We must let go of the past.

But one thing I do: Forgetting what is behind and reaching forward to what is ahead, I pursue as my goal the prize promised by God’s heavenly call in Christ Jesus. Philippians 3:13-14

God brought in new wood and bricks. The plans were different from what I had always imagined, but the master builder was in charge. As the years pass, I realize my life was permanently altered. It will never look like it did before my divorce. But, what God is doing in my life is far greater than what I had planned. It’s an exciting time to see what God will do. It will be bigger and better than what had been before!

God is beginning a new work!

Do not remember the past events, pay no attention to things of old. Look, I am about to do something new; even now it is coming. Do you not see it? Isaiah 43:18-19

God is in the rebuilding business. No matter how much destruction and devastation has taken place in your life, He will not rest until He has repaid the years the locusts have eaten (Joel 2:25). With every step toward my new future, I have the promise that God is with me, He is in control, He will never stop until His purposes are accomplished.
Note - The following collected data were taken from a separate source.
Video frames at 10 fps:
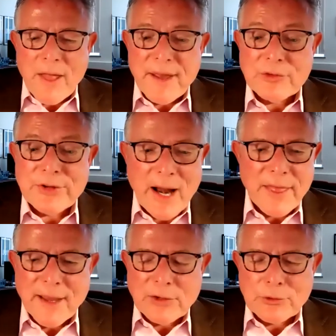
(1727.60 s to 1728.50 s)
the things that i
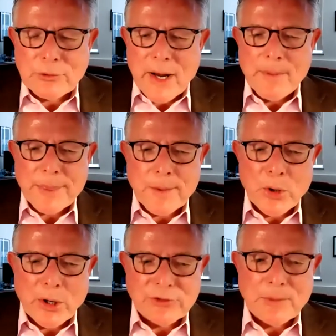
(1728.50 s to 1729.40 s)
think is great about the
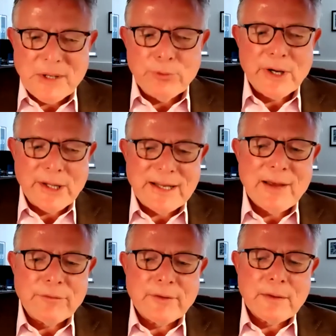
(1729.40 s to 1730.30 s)
book is i mean you really
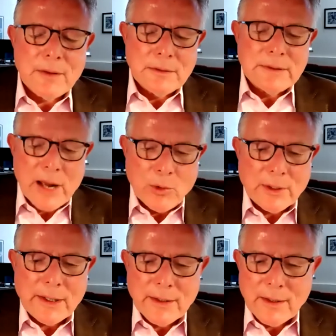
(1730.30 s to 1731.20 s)
give not
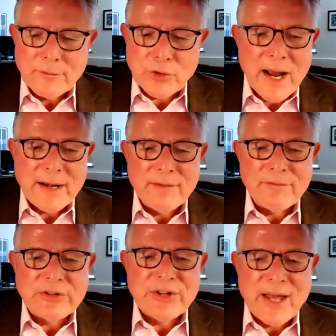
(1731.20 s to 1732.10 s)
only a variety of
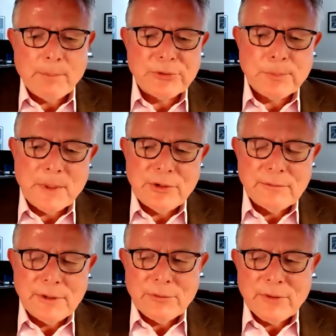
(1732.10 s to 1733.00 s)
examples but
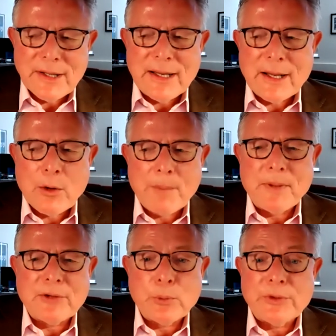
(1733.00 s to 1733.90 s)
you you really equip
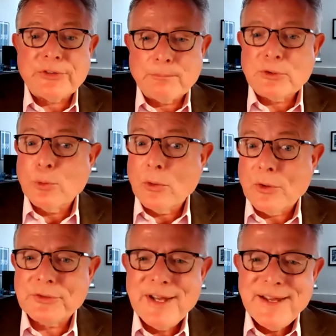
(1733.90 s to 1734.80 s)
us with some
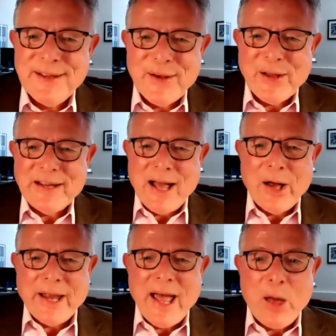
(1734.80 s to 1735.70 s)
tools on
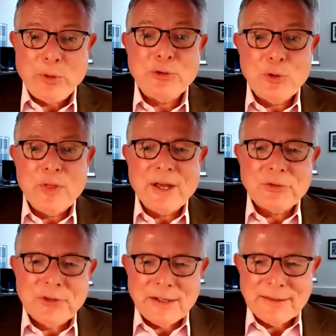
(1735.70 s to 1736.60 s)
on how to do
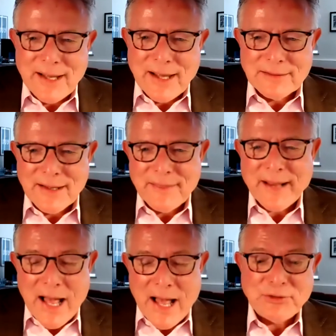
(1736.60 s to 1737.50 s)
this and and in
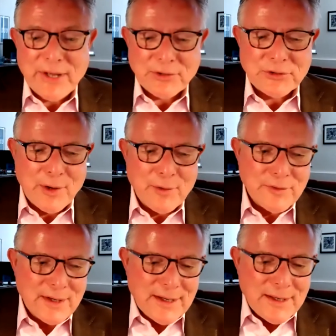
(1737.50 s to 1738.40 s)
the context of
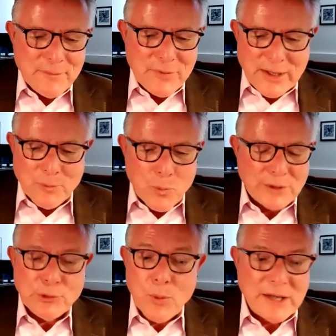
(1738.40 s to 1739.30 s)
the
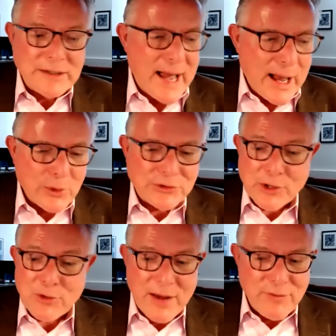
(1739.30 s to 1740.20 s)
what you want now is a
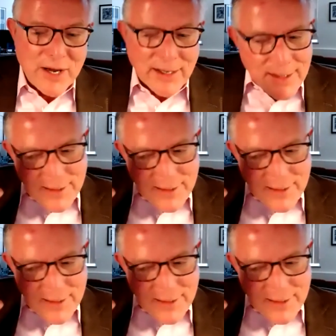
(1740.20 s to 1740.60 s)
craving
The suffering won’t last forever. It won’t be long before this generous God who has great plans for us in Christ—eternal and glorious plans they are!—will have you put together and on your feet for good. 1 Peter 5:10

What destruction and devastation have you experienced? Are you allowing God to lead you in the process of rebuilding? If not, surrender and let Him take over. He is the master builder! He delights in making something beautiful out of the rubble!
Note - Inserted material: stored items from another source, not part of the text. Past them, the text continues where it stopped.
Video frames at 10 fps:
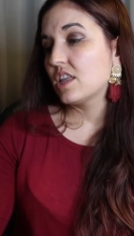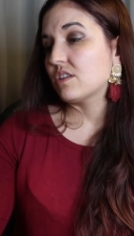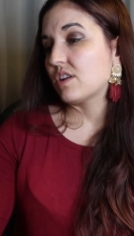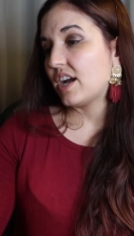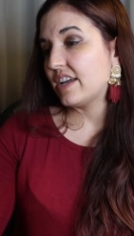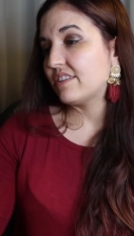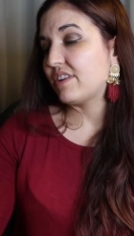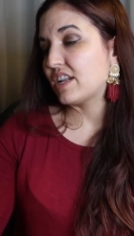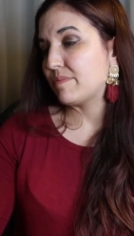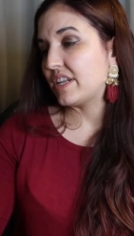They're high in
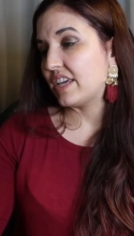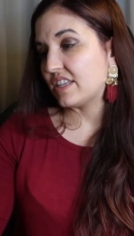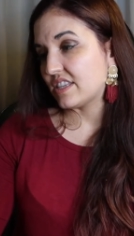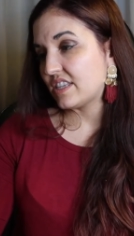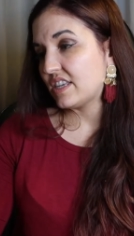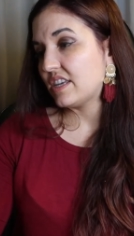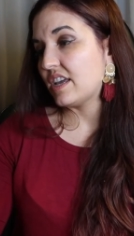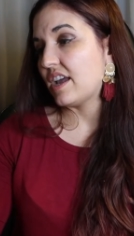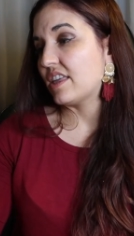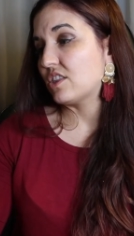vitamin A and
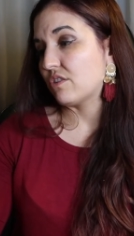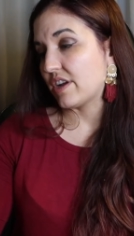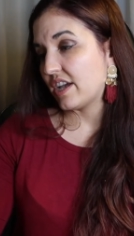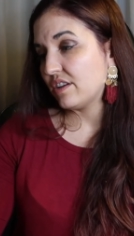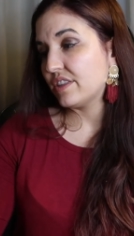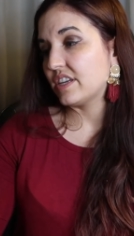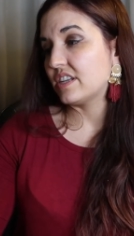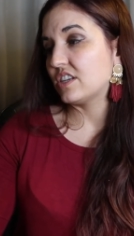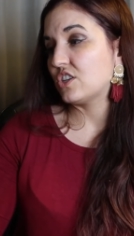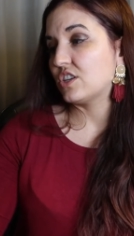C, and they're a healthy
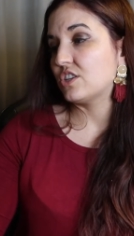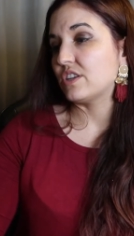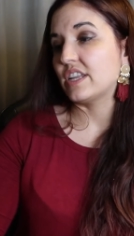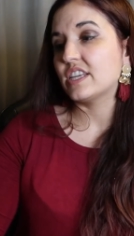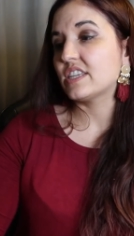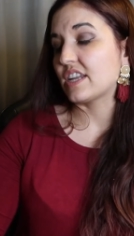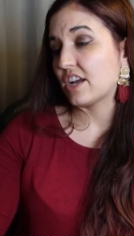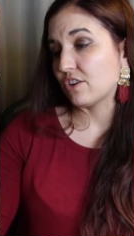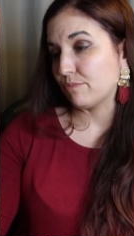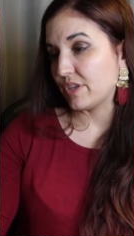addition to any
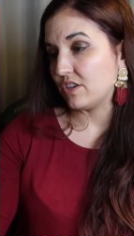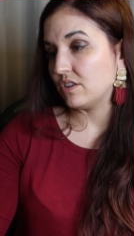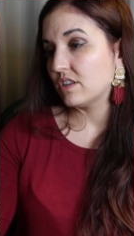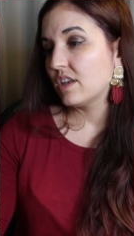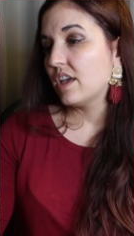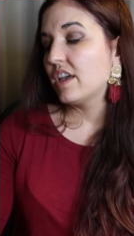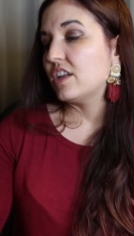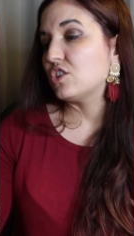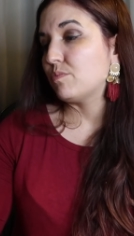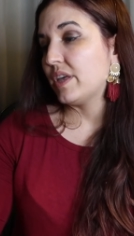snack or meal.
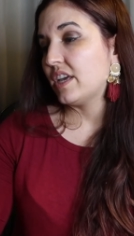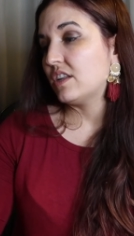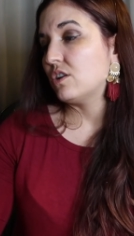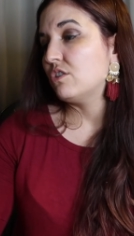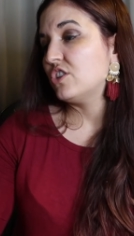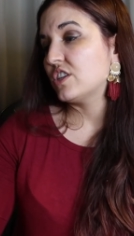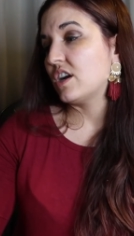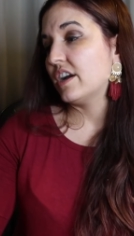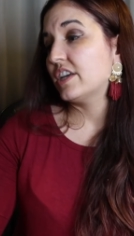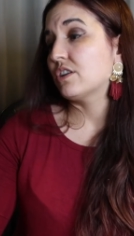In Japan,
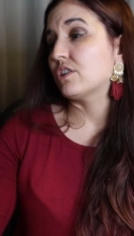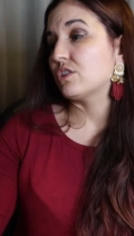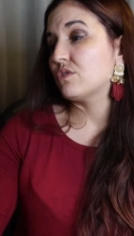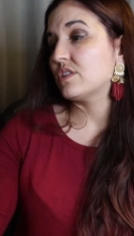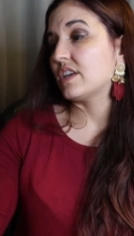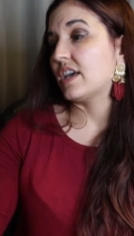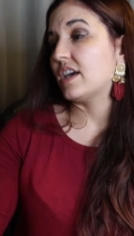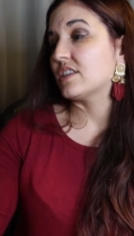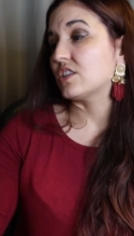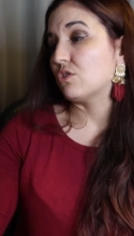hoshigaki are used
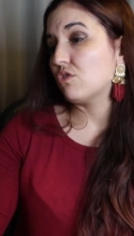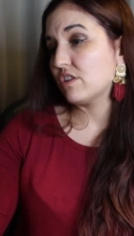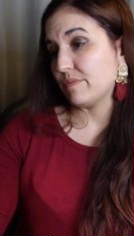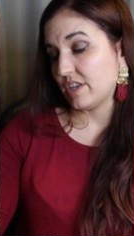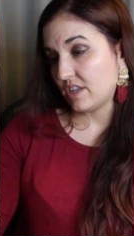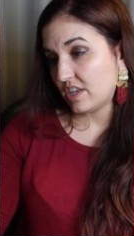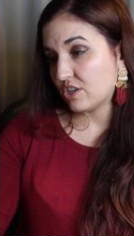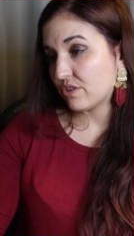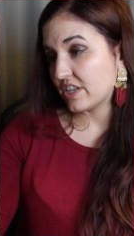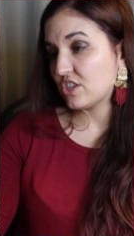as an ornament
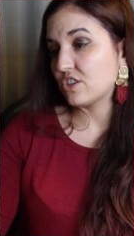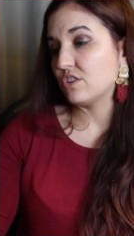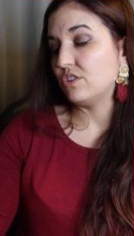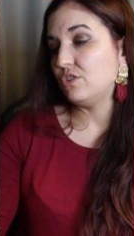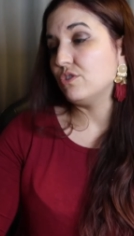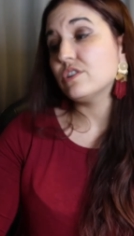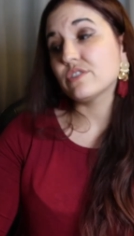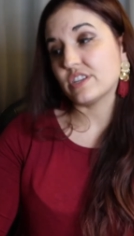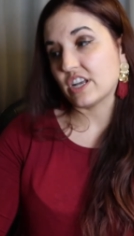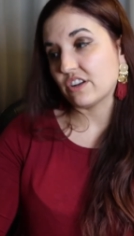in traditional New
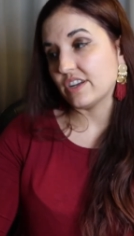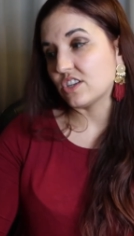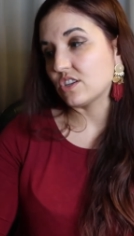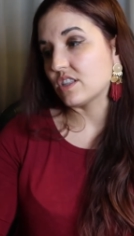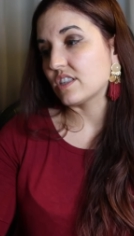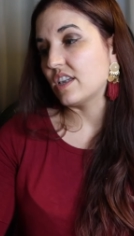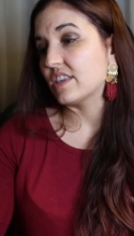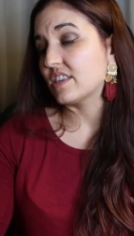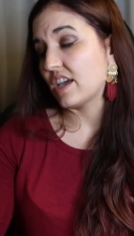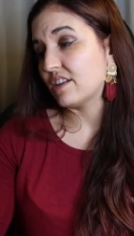Year's decorations,
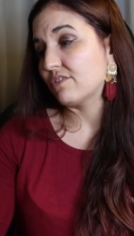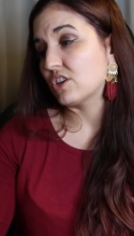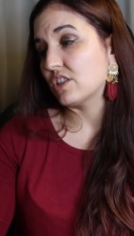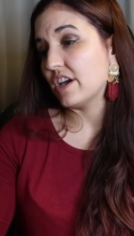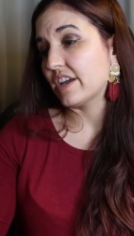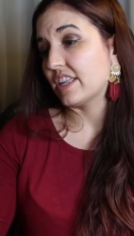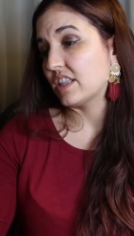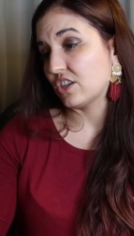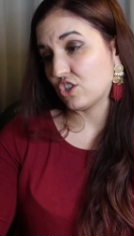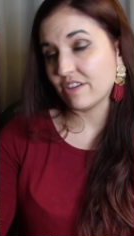a sign of good luck and
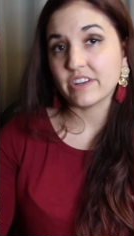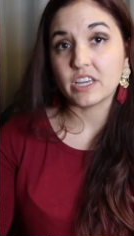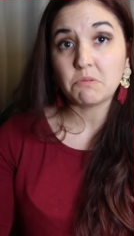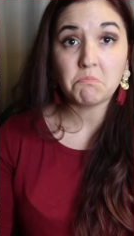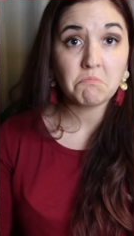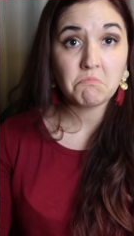longevity.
Now to Him who is able to do above and beyond all that we ask or think according to the power that works in us—to Him be glory in the church and in Christ Jesus to all generations, forever and ever. Amen. Ephesians 3:20

 

20 replies
  1. Elaine Key
    Elaine Key says:

    So glad I found this page in the process of separation after trying to reconcile duecto adultery. Just not working.I should have never let him back. I am struggle with God now and need to trust him more than ever reading your story has helped ty

    Reply
  2. Beth
    Beth says:

    Would like to be able to believe this for myself. Just not there and lacking any hope of ever seeing it. Very pleased for you.

    Reply
    • Dena Johnson
      Dena Johnson says:

      I’m so sorry, Beth. It took a number of years before I fully believed. But, seven years + later, and all things are made new. Hold to Him. He’s got you in His hands.

      Reply
  3. sarahgtipton
    sarahgtipton says:

    Thank you for your open authenticity. God is the ultimate healer and the only one who will never fail us. I applaud you in your endeavor as you journey this new path with Him.
    Inspiring perspective and transformation .

    Reply
  4. Chip
    Chip says:

    Your message couldn’t have come at a better time, thank you. I so needed to hear a message of hope today. I asked God for reassurance this morni g, and then found tour blog in my inbox. Thank you.

    Reply
  5. Ehondor Rose
    Ehondor Rose says:

    Thank you so much for this topic. I am just picking up my pieces from loss of my youngest daughter who passed to glory last year in August. I have being a single parents of 4 children (now 3) for close to 23 years now. Your story is almost like my and reading through your blog has being God speaking to me through you! I do look forward to reading /learning NEW ways to handle challenges . Thank you Dana!

    Reply
    • Dena Johnson
      Dena Johnson says:

      I am so sorry for your loss. I cannot imagine the grief of losing a child. I pray God gives you strength and comfort as you move forward with Him.

      Reply
  6. Becky
    Becky says:

    Thank you for sharing that again! I really needed to hear that as I’ve been drifting from God. You mentioned on Facebook about a book/transcript you would be willing provide. I’m interested!

    Reply
    • Momo Gilead
      Momo Gilead says:

      Just in the second week after finding that my husband had an online relationship. My head is in a whirlwind and I just googled “what in the Word I should be reading” and your blog came up. I love the versus you have listed. I am going to hide them in my heart.